First, Lou Bloom only films when crimes happen. He is just one more guy with a camera chasing ambulances and police cars, trying to be the first one to arrive at the crime scene. It seems harmless enough. However, things changed: He does not just have to wait for something awful to happen anymore; he starts setting up his scene, changing the scenery here and there to make the scene look more dramatic.
Before long, he was not just exhibiting the situations; he was now actually creating these brutal and horrific settings for one purpose, captured on film, and wild enough, it works. The footage is literally explosive, the kind that guarantees an almost automatic lead story on the evening news, and quite frankly, when that holds true for the video content, it gets views, clicks, and ratings. People cannot look away; he is giving them what they want. Why scorn him?

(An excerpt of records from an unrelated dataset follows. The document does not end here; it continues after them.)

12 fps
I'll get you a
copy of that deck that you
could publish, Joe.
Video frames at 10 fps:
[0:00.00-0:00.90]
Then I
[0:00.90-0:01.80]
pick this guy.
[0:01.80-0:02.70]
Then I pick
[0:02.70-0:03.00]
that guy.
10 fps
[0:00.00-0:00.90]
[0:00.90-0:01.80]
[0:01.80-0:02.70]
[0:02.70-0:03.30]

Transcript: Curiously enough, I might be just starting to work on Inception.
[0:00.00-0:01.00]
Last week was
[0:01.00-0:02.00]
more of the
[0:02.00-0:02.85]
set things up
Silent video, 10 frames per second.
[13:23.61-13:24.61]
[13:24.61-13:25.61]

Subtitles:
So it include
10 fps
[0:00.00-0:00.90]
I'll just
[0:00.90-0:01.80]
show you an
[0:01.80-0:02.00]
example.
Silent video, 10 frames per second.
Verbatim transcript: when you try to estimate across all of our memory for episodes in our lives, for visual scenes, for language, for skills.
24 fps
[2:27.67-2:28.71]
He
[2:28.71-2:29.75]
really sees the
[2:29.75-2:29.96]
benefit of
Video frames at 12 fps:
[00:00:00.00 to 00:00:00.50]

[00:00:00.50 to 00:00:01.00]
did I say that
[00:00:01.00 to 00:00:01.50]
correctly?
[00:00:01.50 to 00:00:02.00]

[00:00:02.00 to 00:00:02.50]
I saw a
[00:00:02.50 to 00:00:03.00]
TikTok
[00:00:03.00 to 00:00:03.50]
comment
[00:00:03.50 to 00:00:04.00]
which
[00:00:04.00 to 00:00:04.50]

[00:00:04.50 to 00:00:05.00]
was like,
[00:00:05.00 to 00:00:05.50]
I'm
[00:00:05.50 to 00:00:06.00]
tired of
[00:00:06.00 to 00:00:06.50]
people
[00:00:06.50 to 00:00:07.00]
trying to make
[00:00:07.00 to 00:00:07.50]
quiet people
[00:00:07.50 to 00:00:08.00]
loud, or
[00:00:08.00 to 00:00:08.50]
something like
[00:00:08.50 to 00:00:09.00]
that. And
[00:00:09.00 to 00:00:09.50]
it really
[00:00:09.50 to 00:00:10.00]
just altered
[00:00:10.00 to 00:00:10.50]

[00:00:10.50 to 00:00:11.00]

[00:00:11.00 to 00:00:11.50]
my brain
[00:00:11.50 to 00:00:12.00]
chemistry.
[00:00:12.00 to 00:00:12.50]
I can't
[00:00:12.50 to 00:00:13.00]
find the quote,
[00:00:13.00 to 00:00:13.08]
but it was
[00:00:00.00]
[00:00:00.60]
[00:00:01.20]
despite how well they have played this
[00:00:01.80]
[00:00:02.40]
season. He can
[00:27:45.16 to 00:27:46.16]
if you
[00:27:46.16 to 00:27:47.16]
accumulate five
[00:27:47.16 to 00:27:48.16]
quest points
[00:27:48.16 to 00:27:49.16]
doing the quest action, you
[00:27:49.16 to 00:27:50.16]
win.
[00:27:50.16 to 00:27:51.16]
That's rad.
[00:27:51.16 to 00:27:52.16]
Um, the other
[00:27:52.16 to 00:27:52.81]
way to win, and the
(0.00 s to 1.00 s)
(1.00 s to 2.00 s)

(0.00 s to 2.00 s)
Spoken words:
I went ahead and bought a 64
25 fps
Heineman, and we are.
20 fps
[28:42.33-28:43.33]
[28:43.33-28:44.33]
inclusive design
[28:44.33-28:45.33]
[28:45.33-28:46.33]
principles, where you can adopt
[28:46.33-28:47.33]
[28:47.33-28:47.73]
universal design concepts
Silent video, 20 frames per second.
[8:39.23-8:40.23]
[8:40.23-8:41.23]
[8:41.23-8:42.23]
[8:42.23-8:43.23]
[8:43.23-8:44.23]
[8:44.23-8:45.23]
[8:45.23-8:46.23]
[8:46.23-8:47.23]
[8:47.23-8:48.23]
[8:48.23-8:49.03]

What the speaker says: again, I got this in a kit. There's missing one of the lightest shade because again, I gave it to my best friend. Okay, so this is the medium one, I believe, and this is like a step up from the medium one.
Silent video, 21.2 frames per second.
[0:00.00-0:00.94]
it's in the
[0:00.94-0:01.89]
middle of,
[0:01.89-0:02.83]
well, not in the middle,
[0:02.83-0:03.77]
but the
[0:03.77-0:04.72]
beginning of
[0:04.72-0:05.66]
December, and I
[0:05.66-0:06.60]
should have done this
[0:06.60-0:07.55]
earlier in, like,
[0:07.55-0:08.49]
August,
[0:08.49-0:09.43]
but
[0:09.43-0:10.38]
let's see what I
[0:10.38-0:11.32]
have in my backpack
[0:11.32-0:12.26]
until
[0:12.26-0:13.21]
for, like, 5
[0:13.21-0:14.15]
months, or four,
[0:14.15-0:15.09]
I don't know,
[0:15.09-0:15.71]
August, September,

Lou finds himself jobless, without a life in any proper sense. He is mostly a drifter, scraping a living one way or another. Most nights, he can be seen roaming the city streets under cover of darkness, stealing metals in every shape and form, in his estimation: copper wire, manhole covers, pieces of chain-link fence, or whatever he can get his hands on.
Living the life, one would say? More like surviving one petty theft at a time. There is no way out in the world for it, no direction, no dime to be made, a dead empty hustle.
But that is how it all shifted one night. He was coming home after one more of his shady errands when he found a nasty car crash. What caught his eye was not the wreck but the guys with cameras swarming the scene and shooting each gory detail. Something clicked in Lou’s head. He started to ask questions and put the pieces together.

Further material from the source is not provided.